[[ RECORDED DATA open ]]

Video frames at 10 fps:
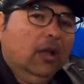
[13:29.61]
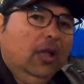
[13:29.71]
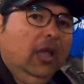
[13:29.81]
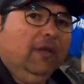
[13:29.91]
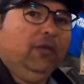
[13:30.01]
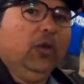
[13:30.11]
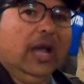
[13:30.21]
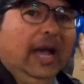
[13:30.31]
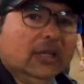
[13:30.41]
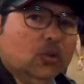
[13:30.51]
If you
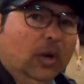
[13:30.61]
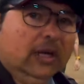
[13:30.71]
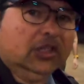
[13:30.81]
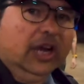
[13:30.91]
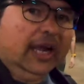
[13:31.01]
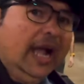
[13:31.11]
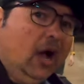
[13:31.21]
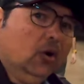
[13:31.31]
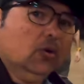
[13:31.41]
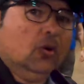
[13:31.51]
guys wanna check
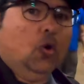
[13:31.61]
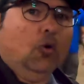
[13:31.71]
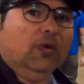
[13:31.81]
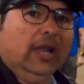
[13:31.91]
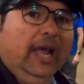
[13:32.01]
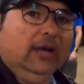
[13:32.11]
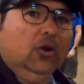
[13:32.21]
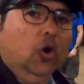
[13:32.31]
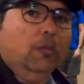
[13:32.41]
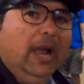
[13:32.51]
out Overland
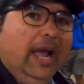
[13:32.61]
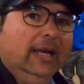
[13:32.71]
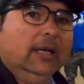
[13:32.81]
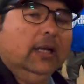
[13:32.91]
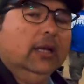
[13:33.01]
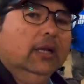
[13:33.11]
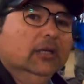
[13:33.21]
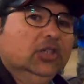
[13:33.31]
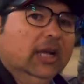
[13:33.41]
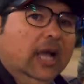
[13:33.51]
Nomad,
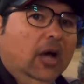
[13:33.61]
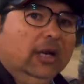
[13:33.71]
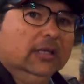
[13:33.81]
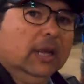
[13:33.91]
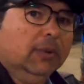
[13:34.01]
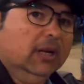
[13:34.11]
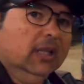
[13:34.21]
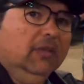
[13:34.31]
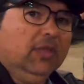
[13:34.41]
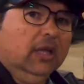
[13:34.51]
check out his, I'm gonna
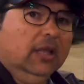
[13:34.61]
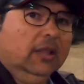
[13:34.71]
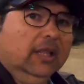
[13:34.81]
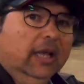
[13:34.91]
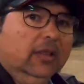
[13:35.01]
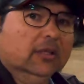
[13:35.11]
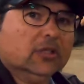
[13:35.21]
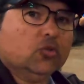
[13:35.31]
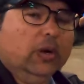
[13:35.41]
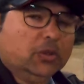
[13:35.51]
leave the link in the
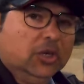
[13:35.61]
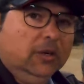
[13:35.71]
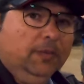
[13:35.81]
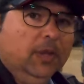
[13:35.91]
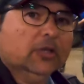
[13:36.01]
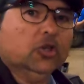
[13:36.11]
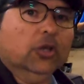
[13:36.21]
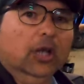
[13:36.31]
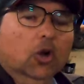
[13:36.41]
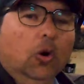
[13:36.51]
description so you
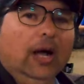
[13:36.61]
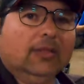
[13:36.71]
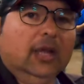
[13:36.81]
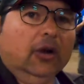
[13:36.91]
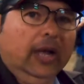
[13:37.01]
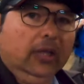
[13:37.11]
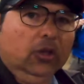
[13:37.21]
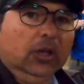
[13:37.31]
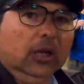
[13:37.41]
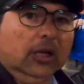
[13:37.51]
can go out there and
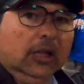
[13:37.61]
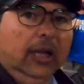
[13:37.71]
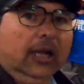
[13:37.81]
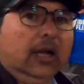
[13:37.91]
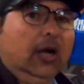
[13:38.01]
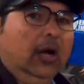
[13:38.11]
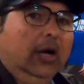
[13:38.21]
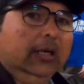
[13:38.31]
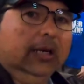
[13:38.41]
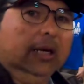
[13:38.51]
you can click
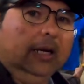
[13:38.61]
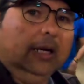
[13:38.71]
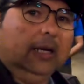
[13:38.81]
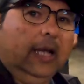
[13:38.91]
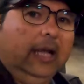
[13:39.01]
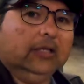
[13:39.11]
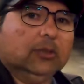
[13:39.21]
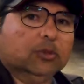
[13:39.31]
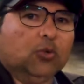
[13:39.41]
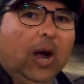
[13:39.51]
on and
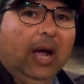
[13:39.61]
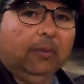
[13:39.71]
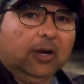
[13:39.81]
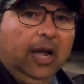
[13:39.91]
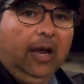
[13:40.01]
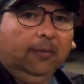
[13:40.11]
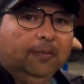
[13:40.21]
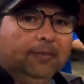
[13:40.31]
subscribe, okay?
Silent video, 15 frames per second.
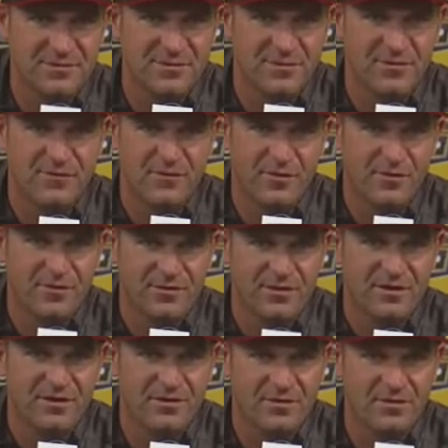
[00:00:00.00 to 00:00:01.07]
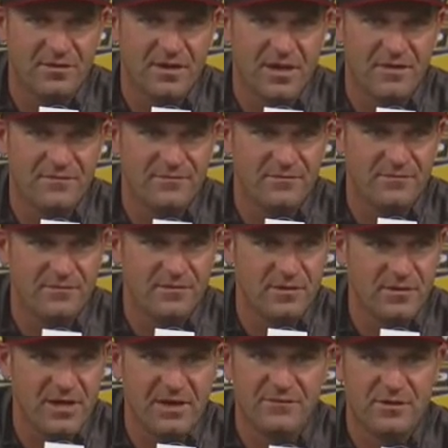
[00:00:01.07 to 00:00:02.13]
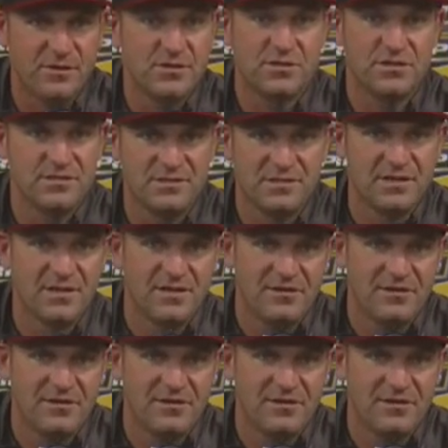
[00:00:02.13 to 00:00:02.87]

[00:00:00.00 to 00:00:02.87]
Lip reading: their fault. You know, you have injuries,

[[ RECORDED DATA closed ]]
[[ RECORDED DATA open ]]

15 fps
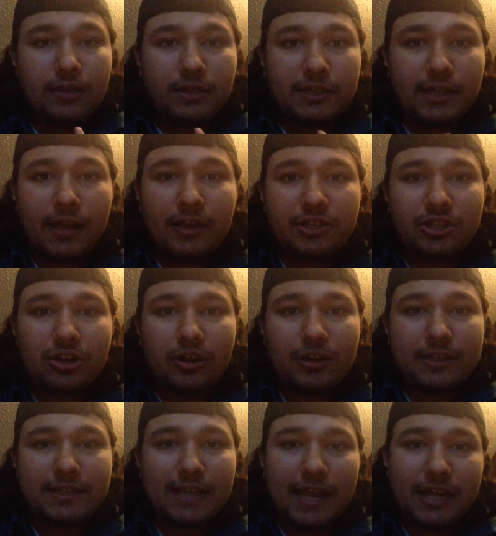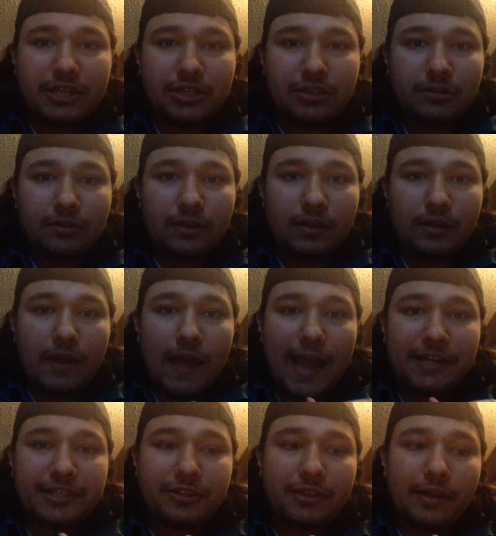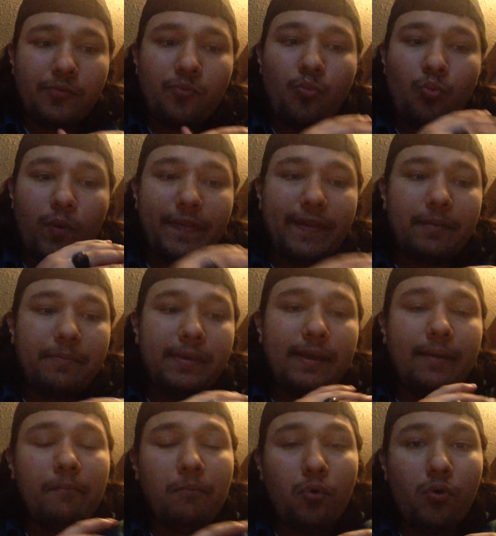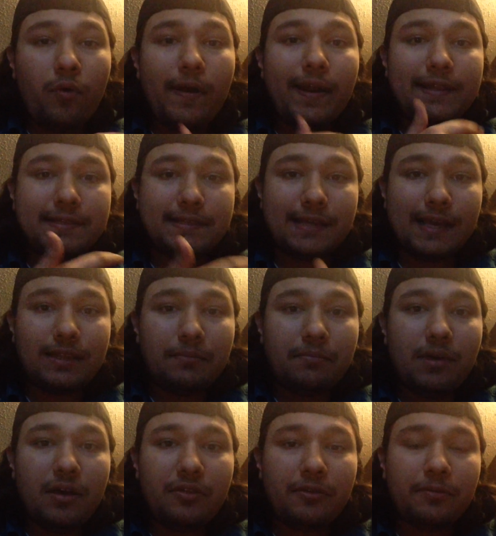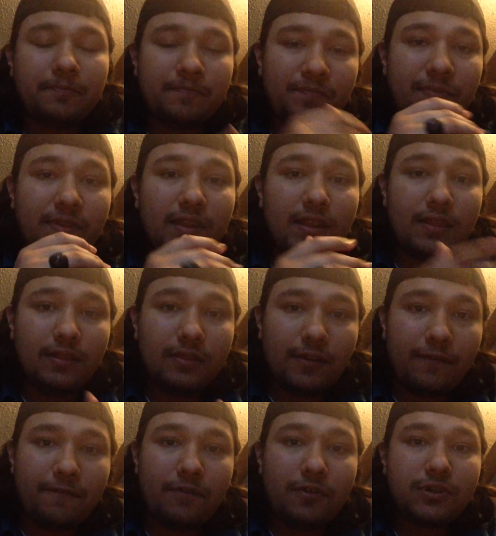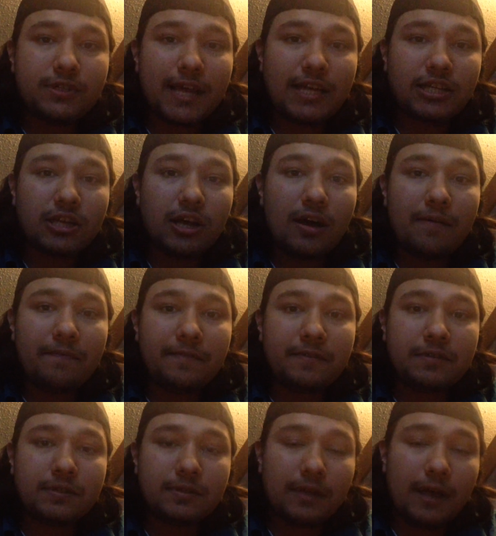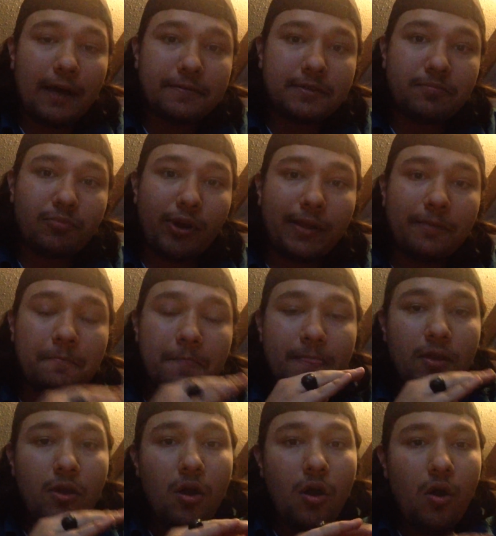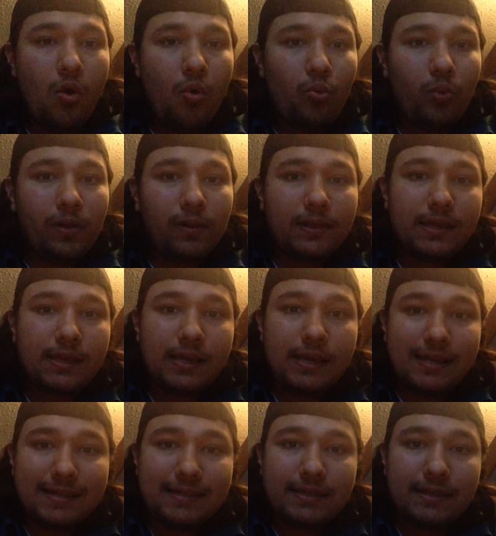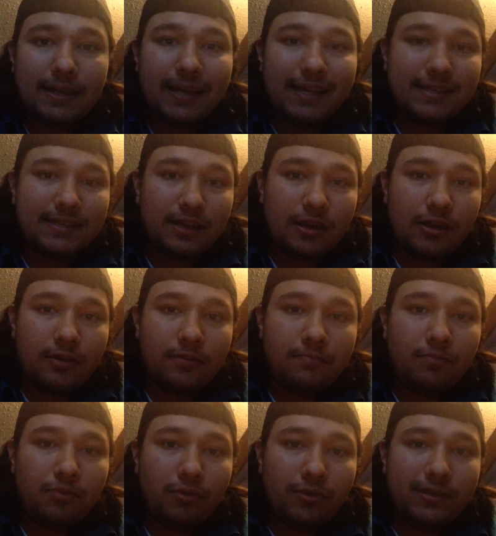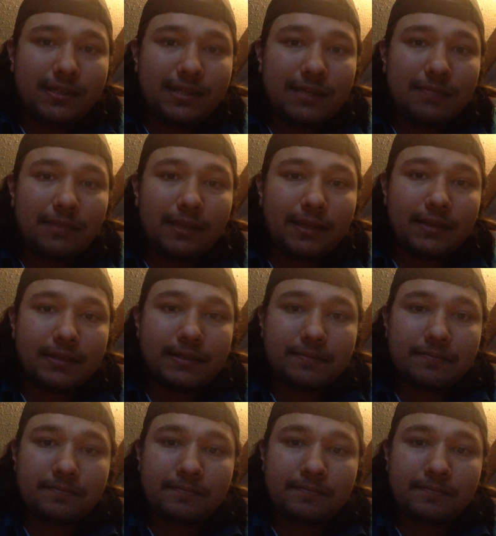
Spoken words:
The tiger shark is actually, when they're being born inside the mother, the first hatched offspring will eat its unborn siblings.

[[ RECORDED DATA closed ]]

*EXERCISE INSTRUCTIONS*:
An exact copy is needed of the entries above, starting at the line that holds "Video frames at" and stopping at the line that holds "Lip reading: their", both kept; pictures stay out.

*OUTPUT BELOW*:
Video frames at 10 fps:
[13:29.61]
[13:29.71]
[13:29.81]
[13:29.91]
[13:30.01]
[13:30.11]
[13:30.21]
[13:30.31]
[13:30.41]
[13:30.51]
If you
[13:30.61]
[13:30.71]
[13:30.81]
[13:30.91]
[13:31.01]
[13:31.11]
[13:31.21]
[13:31.31]
[13:31.41]
[13:31.51]
guys wanna check
[13:31.61]
[13:31.71]
[13:31.81]
[13:31.91]
[13:32.01]
[13:32.11]
[13:32.21]
[13:32.31]
[13:32.41]
[13:32.51]
out Overland
[13:32.61]
[13:32.71]
[13:32.81]
[13:32.91]
[13:33.01]
[13:33.11]
[13:33.21]
[13:33.31]
[13:33.41]
[13:33.51]
Nomad,
[13:33.61]
[13:33.71]
[13:33.81]
[13:33.91]
[13:34.01]
[13:34.11]
[13:34.21]
[13:34.31]
[13:34.41]
[13:34.51]
check out his, I'm gonna
[13:34.61]
[13:34.71]
[13:34.81]
[13:34.91]
[13:35.01]
[13:35.11]
[13:35.21]
[13:35.31]
[13:35.41]
[13:35.51]
leave the link in the
[13:35.61]
[13:35.71]
[13:35.81]
[13:35.91]
[13:36.01]
[13:36.11]
[13:36.21]
[13:36.31]
[13:36.41]
[13:36.51]
description so you
[13:36.61]
[13:36.71]
[13:36.81]
[13:36.91]
[13:37.01]
[13:37.11]
[13:37.21]
[13:37.31]
[13:37.41]
[13:37.51]
can go out there and
[13:37.61]
[13:37.71]
[13:37.81]
[13:37.91]
[13:38.01]
[13:38.11]
[13:38.21]
[13:38.31]
[13:38.41]
[13:38.51]
you can click
[13:38.61]
[13:38.71]
[13:38.81]
[13:38.91]
[13:39.01]
[13:39.11]
[13:39.21]
[13:39.31]
[13:39.41]
[13:39.51]
on and
[13:39.61]
[13:39.71]
[13:39.81]
[13:39.91]
[13:40.01]
[13:40.11]
[13:40.21]
[13:40.31]
subscribe, okay?
Silent video, 15 frames per second.
[00:00:00.00 to 00:00:01.07]
[00:00:01.07 to 00:00:02.13]
[00:00:02.13 to 00:00:02.87]

[00:00:00.00 to 00:00:02.87]
Lip reading: their fault. You know, you have injuries,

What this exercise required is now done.